# .357 Ammo recomendation



## shawn706 (Jul 31, 2017)

What ammo would yall recommend in .357 magnum for deer and or hog?


----------



## Kanook (Jul 31, 2017)

For Deer I use 158 XTP jhp 

For Hog I prefer 180 WFNGC http://www.grizzlycartridge.com/ind...=CP38180&sid=2578k0x5lu9w3lo179040924gb7nn1ot but will use what is in the firearm if a Hog presents a shot.

I have used jacketed soft points as well for both, no reason I stopped except availability.

The most important ammo to use is the most accurate ammo in your firearm. 

I hanload my own, if I didn't I would look for North Georgia reloading http://www.northgeorgiareloading.com/shopping-cart.html
or
http://www.grizzlycartridge.com/ind...C357M180&sid=b00gt8ox6ca3cusig271q79j9rjn157y

I have also used 158 SWC for hog with great success


----------



## 308 WIN (Jul 31, 2017)

Speer 158 Deep Curl


----------



## pacecars (Jul 31, 2017)

Doubletap 200 Grn Hardcast WFNGC 

http://www.doubletapammo.net/index.php?route=product/product&path=303_331&product_id=337


----------



## willie1971 (Jul 31, 2017)

I have some buffalo bore


----------



## Lilly001 (Jul 31, 2017)

I like the heavy lead gas checked flat points. They penetrate well and as the .357 is marginal in power I think penetration is second only to accuracy. 
I guess a heavy jacketed soft point or a bonded hollow point would work also.


----------



## shawn706 (Aug 1, 2017)

Thanks for the replies. I got a S&W 686 6"barrel early spring mainly to target shoot with. I've gotten pretty confident in my marksmanship out to around 50 yards though I doubt I'll attempt a kill shot past 30. I'll check a few of these out and see what gives me the best groups. Mainly been shooting paper plates with .38 rounds.


----------



## jmoser (Aug 1, 2017)

https://www.federalpremium.com/ammunition/handgun/family/vital-shok/vital-shok-castcore/p357j

Federal changed the packaging over time but this is still the superb LBT 180 gr bullet.  Fantastic load; I use this and 180 XTP in handloading.


----------



## Rich M (Aug 7, 2017)

Do you load?  158 gr XTP FLAT POINTS are tough.  A 180 gr XTP HP is another good one - your gun will be shooting right in the sweet spot for this bullet.

The Swift A frames are nice bullets too - not a lot of shock & awe but they will totally penetrate and you will find the deer about 60-75 yards away.
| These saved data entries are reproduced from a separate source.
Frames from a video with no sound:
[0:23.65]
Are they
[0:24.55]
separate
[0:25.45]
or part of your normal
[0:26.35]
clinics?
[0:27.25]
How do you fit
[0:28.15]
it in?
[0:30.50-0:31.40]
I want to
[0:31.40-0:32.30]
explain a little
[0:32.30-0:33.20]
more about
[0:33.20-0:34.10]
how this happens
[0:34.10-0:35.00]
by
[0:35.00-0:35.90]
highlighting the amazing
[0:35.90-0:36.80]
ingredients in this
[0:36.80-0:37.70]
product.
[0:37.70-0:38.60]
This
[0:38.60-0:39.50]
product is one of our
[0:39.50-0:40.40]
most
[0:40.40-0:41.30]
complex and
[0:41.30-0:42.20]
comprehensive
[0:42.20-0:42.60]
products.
I use a 357 mag rifle and really like the performance out to 100 yards.  Very few move after getting hit with an XTP 158 gr FP.


----------



## MCBUCK (Aug 9, 2017)

I've been a 686 shooter since...wait for it...1986 and I've most always used RUMC 158gr SJHP. I just recently started using PMC Bronze JSP 158gr and they shoot great too, but I haven't tried the PMC on game. Just my .02


----------